Il capitolo con cui inizia la trilogia è sicuramente il segmento più riuscito e suggestivo, e si connota già di primo acchito come capolavoro: Koyaanisqatsi (Koyaanisqatsi – Life Out of Balance, 1982). Col significato di “vita sregolata, tumultuosa”, questo film è un collage imperituro di immagini della natura più inesplorata, intonsa, che progressivamente si contrappone alla presenza dell’uomo, sempre più ingombrante fino a diventarne quasi surrogata. Da lande desolate fino a giungere a panorami affascinanti di canyon polimorfi, la quiete pervasiva di madre natura è interrotta e sconvolta dalla brulicante e incessante mobilità dell’essere umano. L’alienazione delle metropoli diventa sovrana, ammassi di umani e di macchine svuotano i corpi che si trasformano in gusci pronti ad accogliere catene di montaggio figlie del più sfrontato taylorismo. Le musiche di Glass (sopra la già elevata media il conturbante e famoso brano omonimo del film) accompagnano l’essere umano tra istantanee di corpi che si sgretolano, che si confondono, che diventano quasi un unico essere amorfo che si muove implacabilmente senza meta. Colonne umane, automobili, astronavi diventano linee continue, rette parallele che non si incontreranno mai.
Secondo capitolo della trilogia è il meno visionario, ma medesimamente efficace, Powaqqatsi (Powaqqatsi – Life in Trasformation, 1988). Questo pamphlet di “vita che muta, che si trasforma” è una sorta di requisitoria sullo sfruttamento, da parte dell’uomo, del pianeta Terra e del depauperamento che intercorre nei rapporti reciproci fra esseri umani. Immagini apparentemente più nitide, con minore uso della tecnica dell’accelerato, non corrispondono ad una minore resa sostanziale. Il così tanto amato ed ammirato progresso si trasforma, in un rapporto di consequenzialità ineluttabile, in un vero e proprio regresso. L’impatto dello sviluppo, tecnologico ed industriale, è strettamente correlato ad un più generale impoverimento di risorse: naturali, umane ed emotive. I bambini del mondo sorridono all’alba di un nuovo giorno, ma diventano tristi e cupi alla fine dello stesso. Fatica, sperequazioni e logiche sfrenate del profitto uccidono i sogni e le menti che gelosamente li custodiscono. Gli esseri umani sono ridotti a meri fantasmi che si aggirano solitari nei recessi più disadorni delle grandi metropoli, inconsapevoli e indifferenti l’uno alle necessità dell’altro. Uno dei concept frame meglio assemblati del film che ne ritraggono il sunto più adeguato.
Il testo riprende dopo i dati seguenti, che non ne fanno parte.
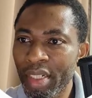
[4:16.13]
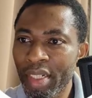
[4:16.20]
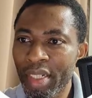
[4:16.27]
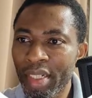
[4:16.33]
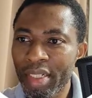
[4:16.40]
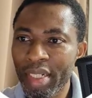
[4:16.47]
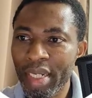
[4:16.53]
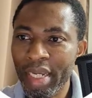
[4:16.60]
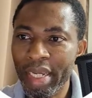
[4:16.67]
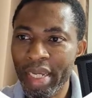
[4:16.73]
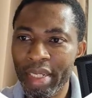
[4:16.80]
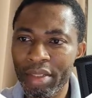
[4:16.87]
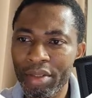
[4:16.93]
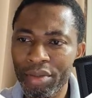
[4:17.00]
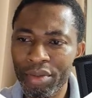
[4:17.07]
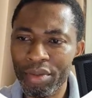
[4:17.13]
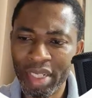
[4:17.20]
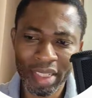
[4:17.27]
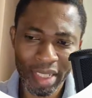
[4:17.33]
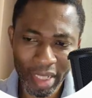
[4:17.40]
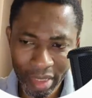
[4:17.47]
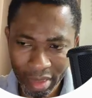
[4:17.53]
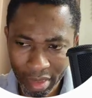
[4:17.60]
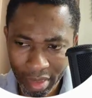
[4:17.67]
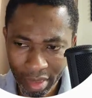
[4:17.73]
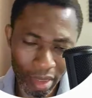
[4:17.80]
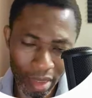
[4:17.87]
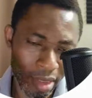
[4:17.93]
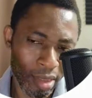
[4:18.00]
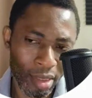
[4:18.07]
there you can get
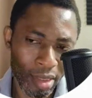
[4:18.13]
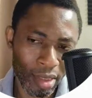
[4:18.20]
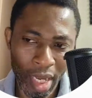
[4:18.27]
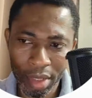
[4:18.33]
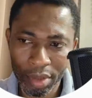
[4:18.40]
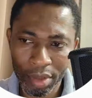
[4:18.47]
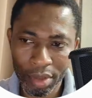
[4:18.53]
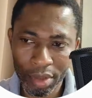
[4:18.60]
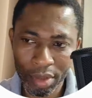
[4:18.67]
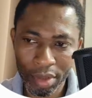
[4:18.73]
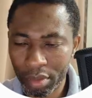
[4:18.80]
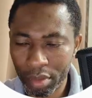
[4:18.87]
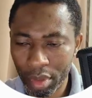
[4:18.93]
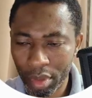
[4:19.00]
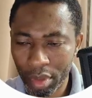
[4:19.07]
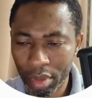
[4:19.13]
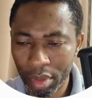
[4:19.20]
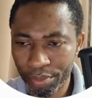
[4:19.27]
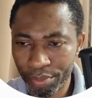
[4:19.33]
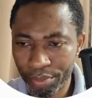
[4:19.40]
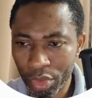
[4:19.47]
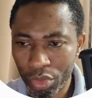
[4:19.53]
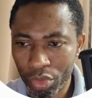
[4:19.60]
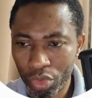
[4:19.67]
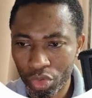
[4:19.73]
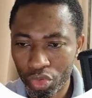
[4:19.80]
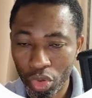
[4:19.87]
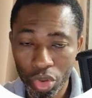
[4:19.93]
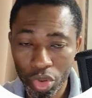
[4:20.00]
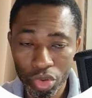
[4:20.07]
this how to
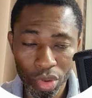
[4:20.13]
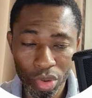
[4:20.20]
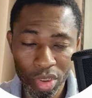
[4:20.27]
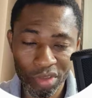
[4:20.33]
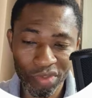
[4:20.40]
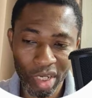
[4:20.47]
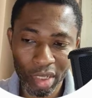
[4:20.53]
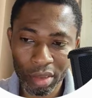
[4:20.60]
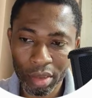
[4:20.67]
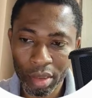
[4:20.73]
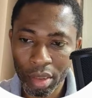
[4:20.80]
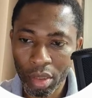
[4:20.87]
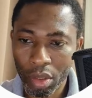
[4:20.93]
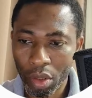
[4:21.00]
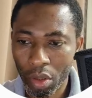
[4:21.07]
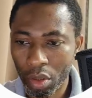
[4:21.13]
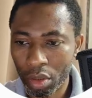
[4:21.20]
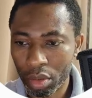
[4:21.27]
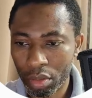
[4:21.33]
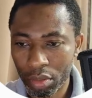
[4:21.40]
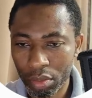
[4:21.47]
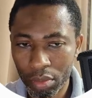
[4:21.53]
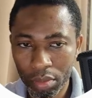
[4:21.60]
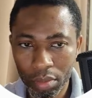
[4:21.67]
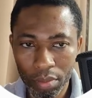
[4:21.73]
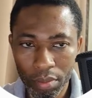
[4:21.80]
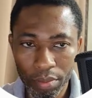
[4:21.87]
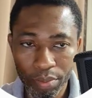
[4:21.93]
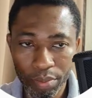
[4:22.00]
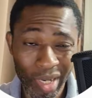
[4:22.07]
structure this file on
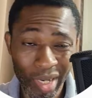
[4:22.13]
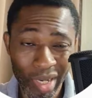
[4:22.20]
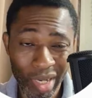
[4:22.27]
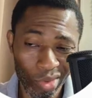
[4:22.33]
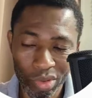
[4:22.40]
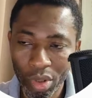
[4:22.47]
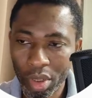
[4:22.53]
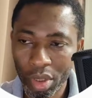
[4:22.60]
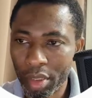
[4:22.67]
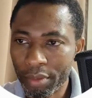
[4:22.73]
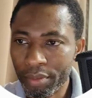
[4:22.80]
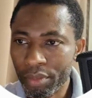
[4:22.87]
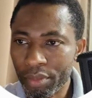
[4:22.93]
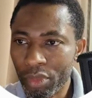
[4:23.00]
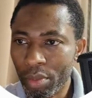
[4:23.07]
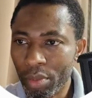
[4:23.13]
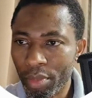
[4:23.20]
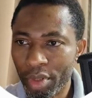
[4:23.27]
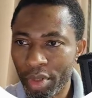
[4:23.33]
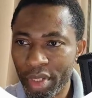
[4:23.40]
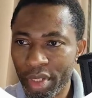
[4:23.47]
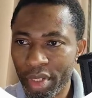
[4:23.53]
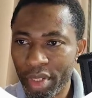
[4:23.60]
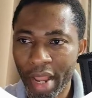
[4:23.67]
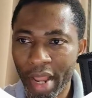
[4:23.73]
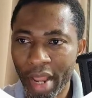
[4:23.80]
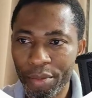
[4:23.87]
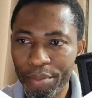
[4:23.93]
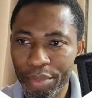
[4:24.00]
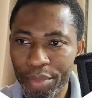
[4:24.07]
python.org. But here I have the
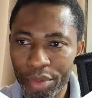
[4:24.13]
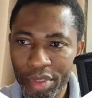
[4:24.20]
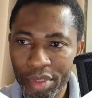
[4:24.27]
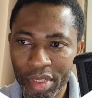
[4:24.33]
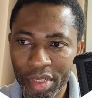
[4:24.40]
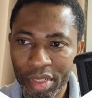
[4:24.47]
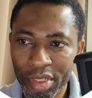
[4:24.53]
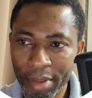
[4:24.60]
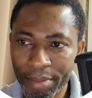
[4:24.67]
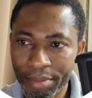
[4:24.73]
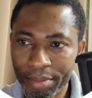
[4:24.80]
build system,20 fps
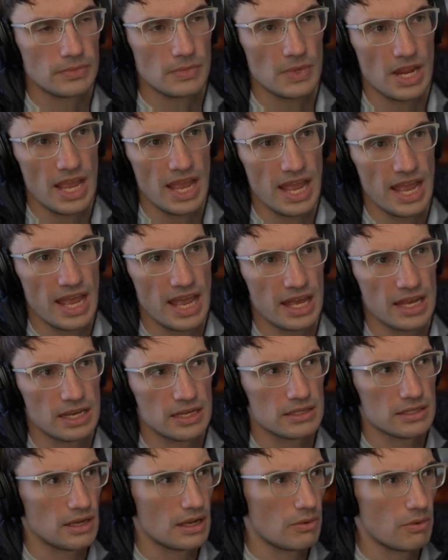
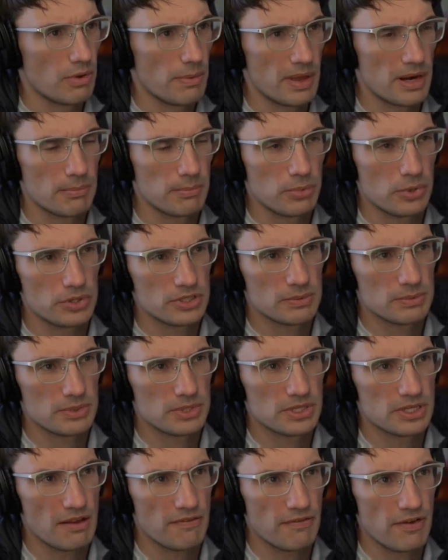And uh, we better put some
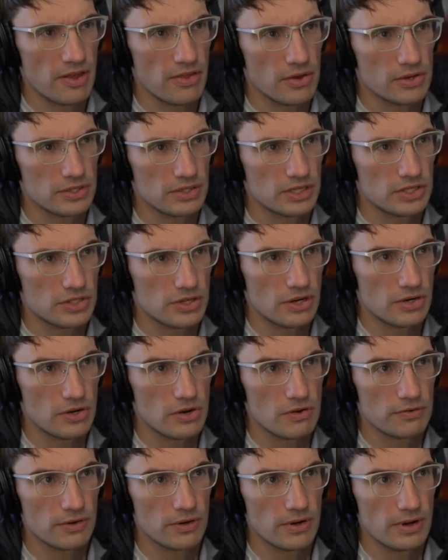stuff on those. Let's start
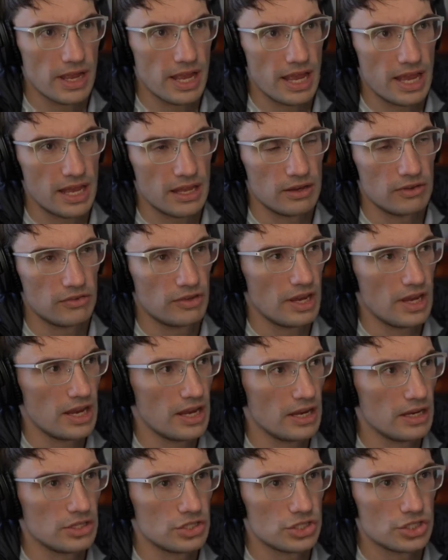over and
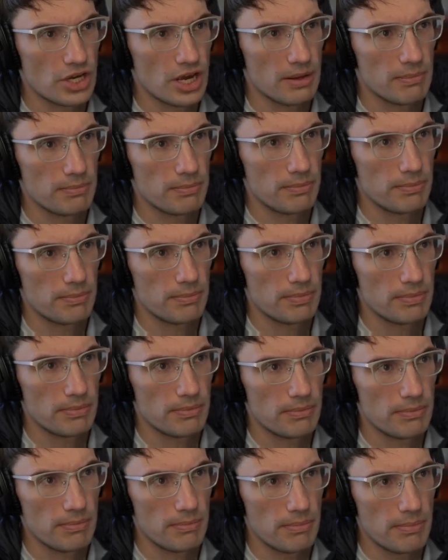say
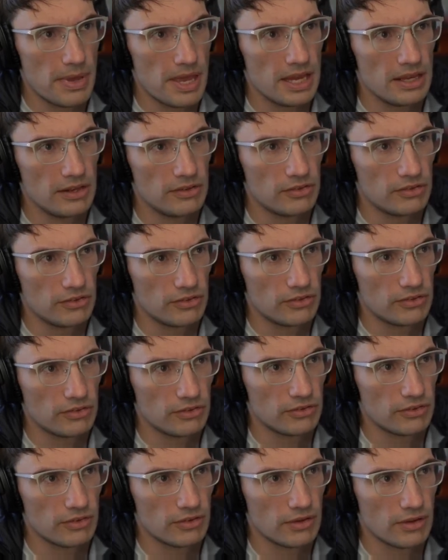
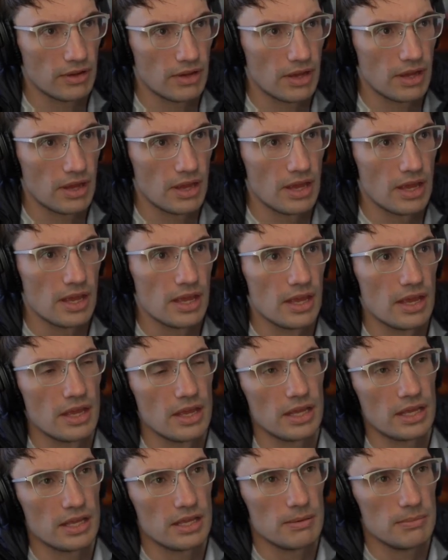base
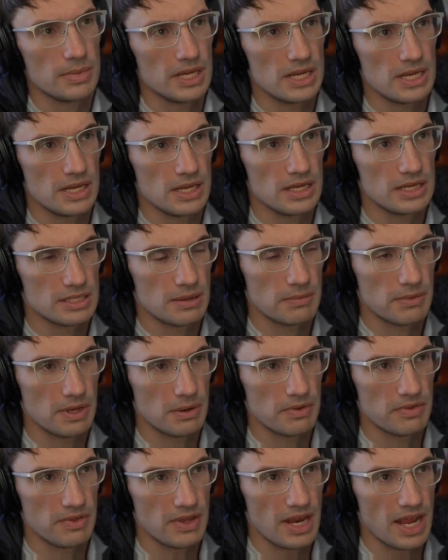can be something
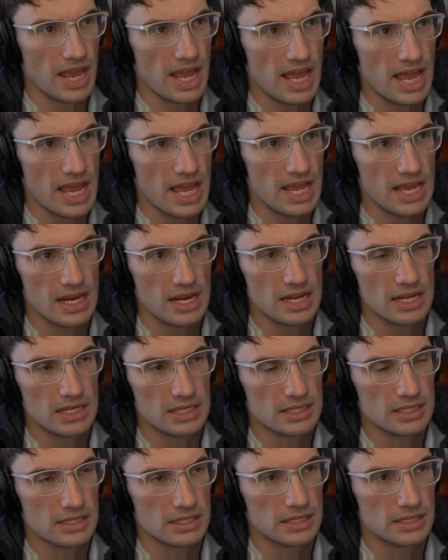with an A in
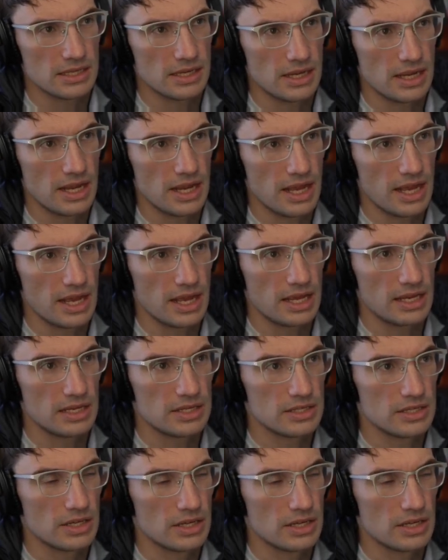it, and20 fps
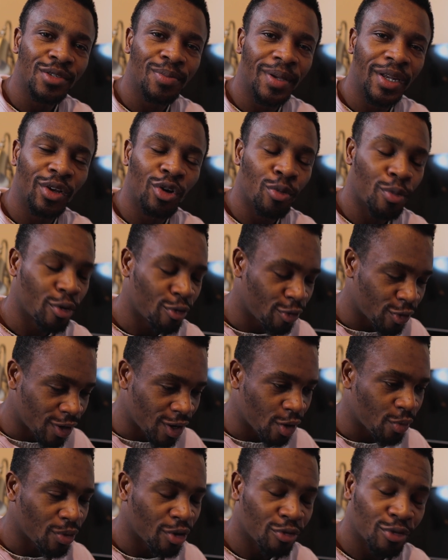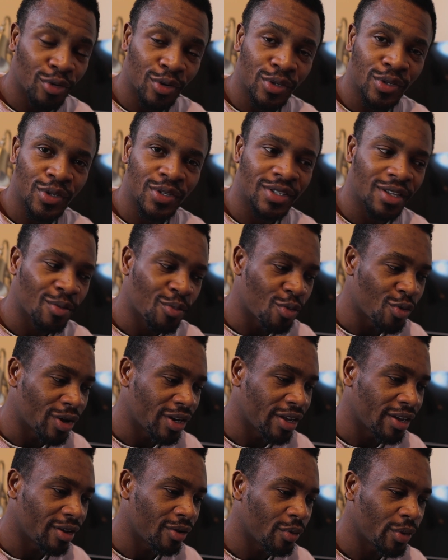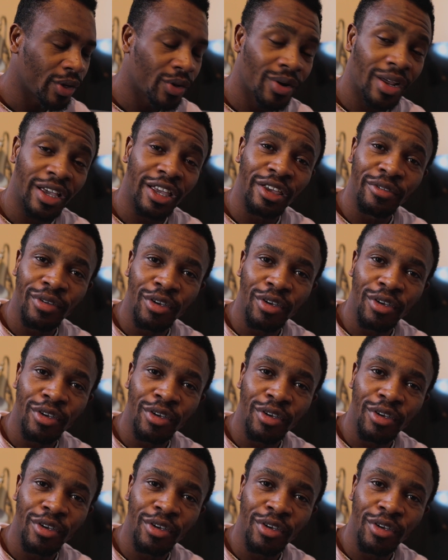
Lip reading: Bandeko, but for now we are focused on step one and we're gonna give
Il brano Anthem di Glass, celebre brano di questa struttura visiva, verrà utilizzato in altre pellicole, fra le quali The Truman Show (1998) di Peter Weir.
Ultimo componente di questo insieme di opere è Naqoyqatsi (Naqoyqatsi – Life as War, 2002), una vera e propria invettiva contro le logiche di una vita il cui unico modus è il “conflitto”, la “guerra”, il genocidio umano e culturale. I panorami naturali dei primi due lungometraggi vengono sostituiti da digressive sequenze numeriche, torrenziali e stranianti figure fatte di computer grafica. La perdita della sostanza dell’uomo all’interno di una società tecnocratica, smarrita all’interno dell’universo della “virtualità reale”, corrisponde ad un incremento esponenziale di violenza, di continua ostilità nella relazione fra creature figlie dello stesso seme. La logica demolente di simboli, di eserciti, di forze e di corporazioni repressive, di lobby che imperano indisturbate sull’universo a noi noto contestualizzano un’esistenza il cui avvenire è ormai in pericolo, corrotto e sull’orlo dell’abisso. Una “discesa nel Maelström” senza ritorno. In conclusione, questa trilogia di film altamente figurativi e tangibili danno la misura della direzione in cui si sta muovendo il nostro irrequieto tempo. Nonostante quella di Godfrey Reggio possa sembrare a molti una visione catastrofica e disfattista bisogna tenerne attentamente conto. Poiché sarebbe indubbiamente bello sperare in una rigenerazione dell’essere umano e del mondo che lo circonda. Una sorta di imitatio Christi laica ed atea, che ci rimembra quasi quel feto cosmico sospeso nell’atmosfera eterea dello spazio celeste in 2001: Odissea nello spazio (2001: A Space Odyssey, 1968) di Stanley Kubrick. Ma non affidiamoci soltanto al fato e rendiamoci conto del Paradiso Terrestre a cui stiamo rinunciando. Potrebbe essere questo il messaggio finale del regista e dei suoi lavori. Cogliamolo al volo. Carpe diem.